The EGL/GLES driver stack is a special kind of HAL in Android
(same-process HAL) so we have to be very careful about expanding the
sepolicy rules to work around unnecessary file accesses. We also have
strict sepolicy "neverallows" for untrusted apps (the processes this
same-process HAL might be loaded into). I strongly disagree with your
suggestion here.

>From an Android PoV, the EGL/GLES drivers should minimize their
dependencies so as to not affect other NDK libraries loaded into the
app processes. They should also limit interactions with the rest of
the system, such as opening configuration files. It's clear that Mesa
can work just fine without reading a configuration file, and that the
use case of opening a configuration file should only be necessary for
development and bring-up.

The discussion so far on this thread seems to be optimizing for Mesa's
configuration file, rather than for security and file size. On an
embedded platform such as Android, in cases where Mesa might ship in a
production configuration, there should be no configuration file, and
we would want vendors to optimize for security and file size.

My opinion is that we need Sumit's changes, or something like them.
Pulling in libexpat just to build internal configuration state from a
built-in XML file seems quite over-engineered.

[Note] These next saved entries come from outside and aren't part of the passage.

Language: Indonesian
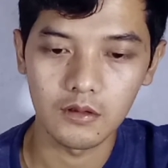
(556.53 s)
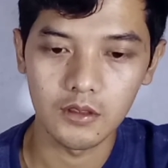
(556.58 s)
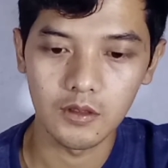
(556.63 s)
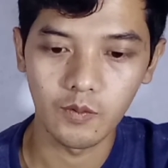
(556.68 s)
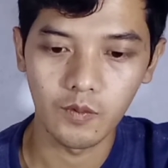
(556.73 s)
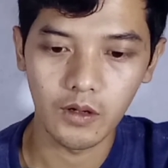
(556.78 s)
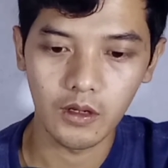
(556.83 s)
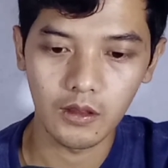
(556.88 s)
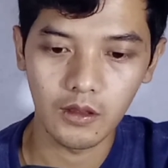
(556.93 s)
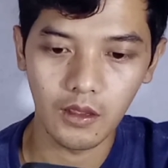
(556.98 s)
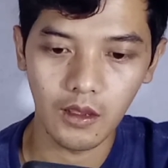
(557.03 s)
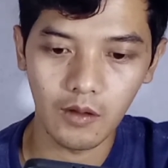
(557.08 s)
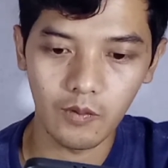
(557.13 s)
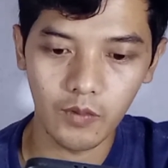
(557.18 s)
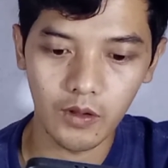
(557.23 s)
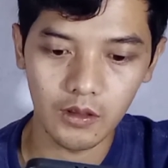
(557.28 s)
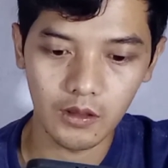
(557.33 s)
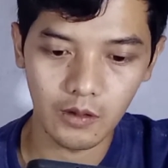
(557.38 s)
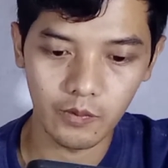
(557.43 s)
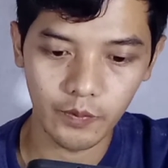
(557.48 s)
Seperti
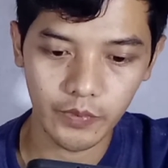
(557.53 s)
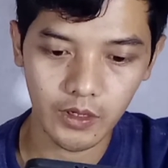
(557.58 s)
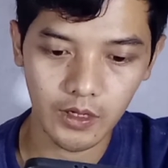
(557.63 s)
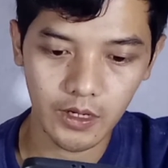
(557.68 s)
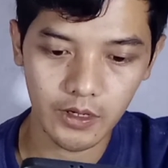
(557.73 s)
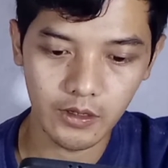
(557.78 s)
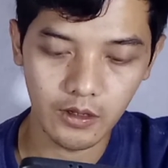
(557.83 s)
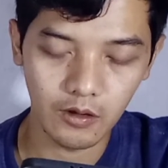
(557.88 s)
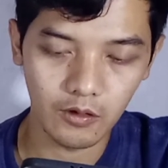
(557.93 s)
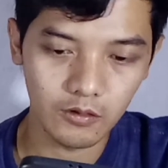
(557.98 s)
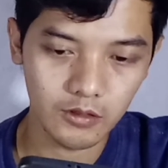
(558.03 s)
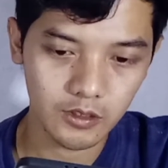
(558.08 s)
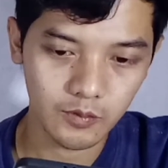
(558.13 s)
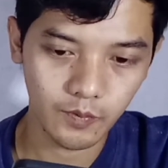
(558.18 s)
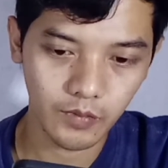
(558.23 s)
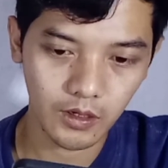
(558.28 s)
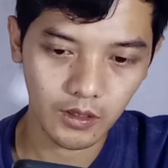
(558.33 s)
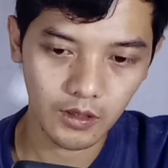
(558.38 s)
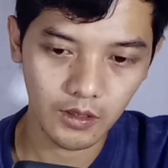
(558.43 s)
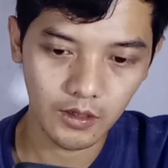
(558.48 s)
apa tampilannya? Oh,
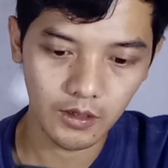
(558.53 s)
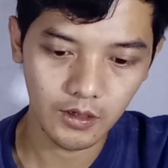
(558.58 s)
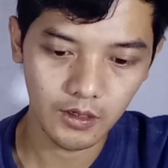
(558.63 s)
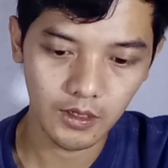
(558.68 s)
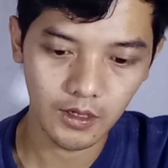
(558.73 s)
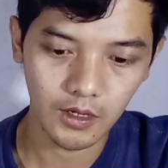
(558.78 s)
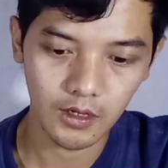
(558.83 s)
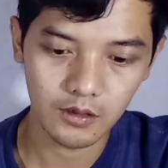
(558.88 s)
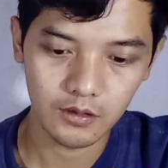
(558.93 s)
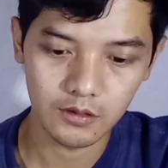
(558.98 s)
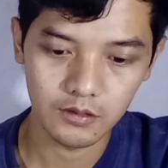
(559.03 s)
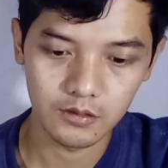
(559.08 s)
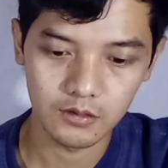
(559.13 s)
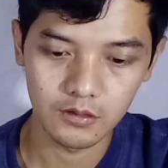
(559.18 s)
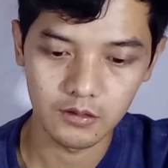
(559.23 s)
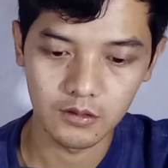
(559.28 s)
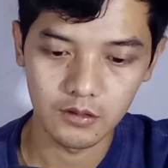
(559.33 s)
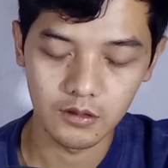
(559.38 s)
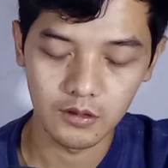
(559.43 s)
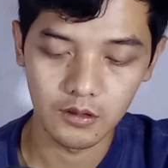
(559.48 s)
seperti ini ya.
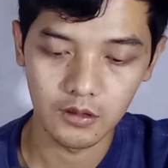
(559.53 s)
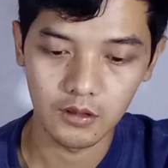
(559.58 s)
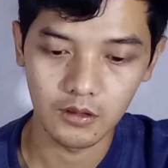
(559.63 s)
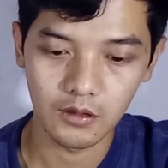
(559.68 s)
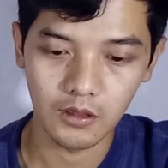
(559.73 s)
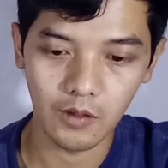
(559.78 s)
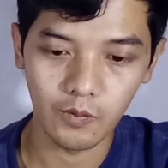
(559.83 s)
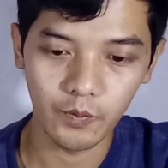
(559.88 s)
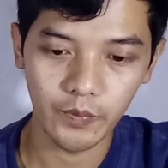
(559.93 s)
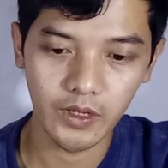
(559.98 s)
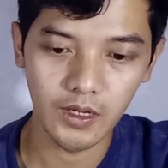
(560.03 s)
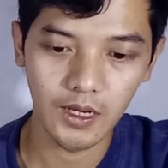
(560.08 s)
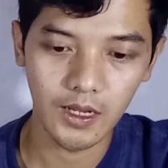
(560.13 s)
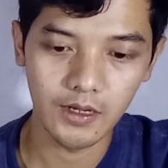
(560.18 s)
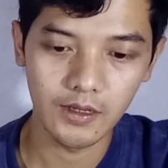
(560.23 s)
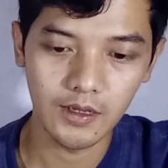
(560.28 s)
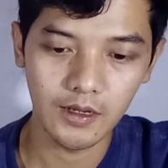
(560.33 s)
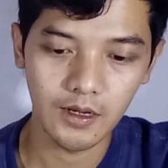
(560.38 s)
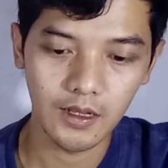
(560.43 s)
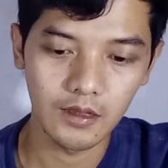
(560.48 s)

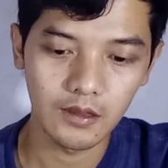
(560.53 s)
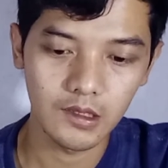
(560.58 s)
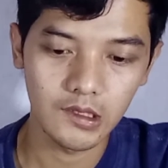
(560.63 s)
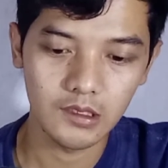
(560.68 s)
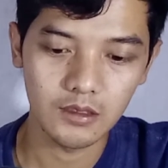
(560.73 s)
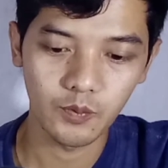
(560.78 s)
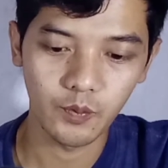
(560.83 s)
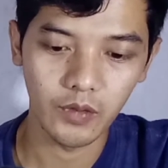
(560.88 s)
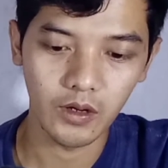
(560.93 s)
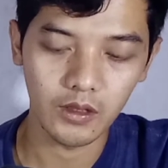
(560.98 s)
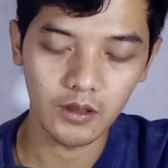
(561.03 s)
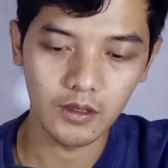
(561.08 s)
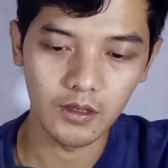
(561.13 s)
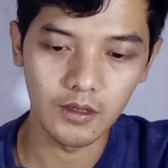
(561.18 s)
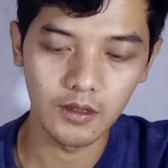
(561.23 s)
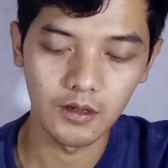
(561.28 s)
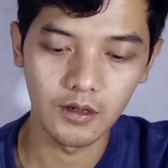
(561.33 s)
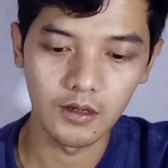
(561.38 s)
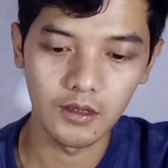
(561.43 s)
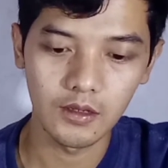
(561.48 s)
Tampilannya nanti seperti
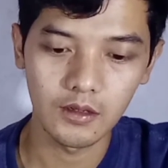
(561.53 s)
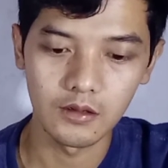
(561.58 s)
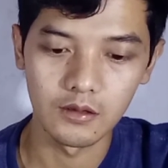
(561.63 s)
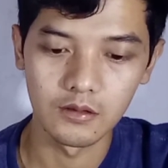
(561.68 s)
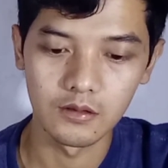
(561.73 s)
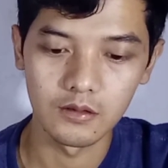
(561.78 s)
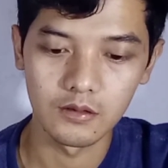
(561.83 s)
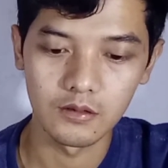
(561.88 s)
ini.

That said, I agree with other feedback on this thread that it should
be possible to derive the baked configuration from the same source of
truth (possibly an XML file) as another platform which might not have
a baked configuration.

> > b. Also, they had some concerns around how safe libexpat is vis-a-vis
> > dual-loading, and that's where the concern around static linking came
> > from.
> >
> > Alistair, could you please correct me if I am wrong, and if there are
> > additional details on the need of this?
> >

The concern is basically that libexpat might be "dual loaded" - by the
linker namespace for the sphal, and that of the app itself - and that
there might be global data (like pthread keys, etc.) that could
conflict. The versions of the library needn't be the same, either; the
app and the EGL/GLES stack might be using different versions
(static+static, dynamic+static, etc.)

My concern is more basic though - libexpat is a non-trivial amount of
code, and Mesa only uses it to parse a configuration file that a
production device won't have or want. It won't be allowed to by system
sepolicy. So, we are increasing the size of the graphics stack just to
parse an internally-baked XML file, which seems like a very reasonable
dependency to work on optimizing out.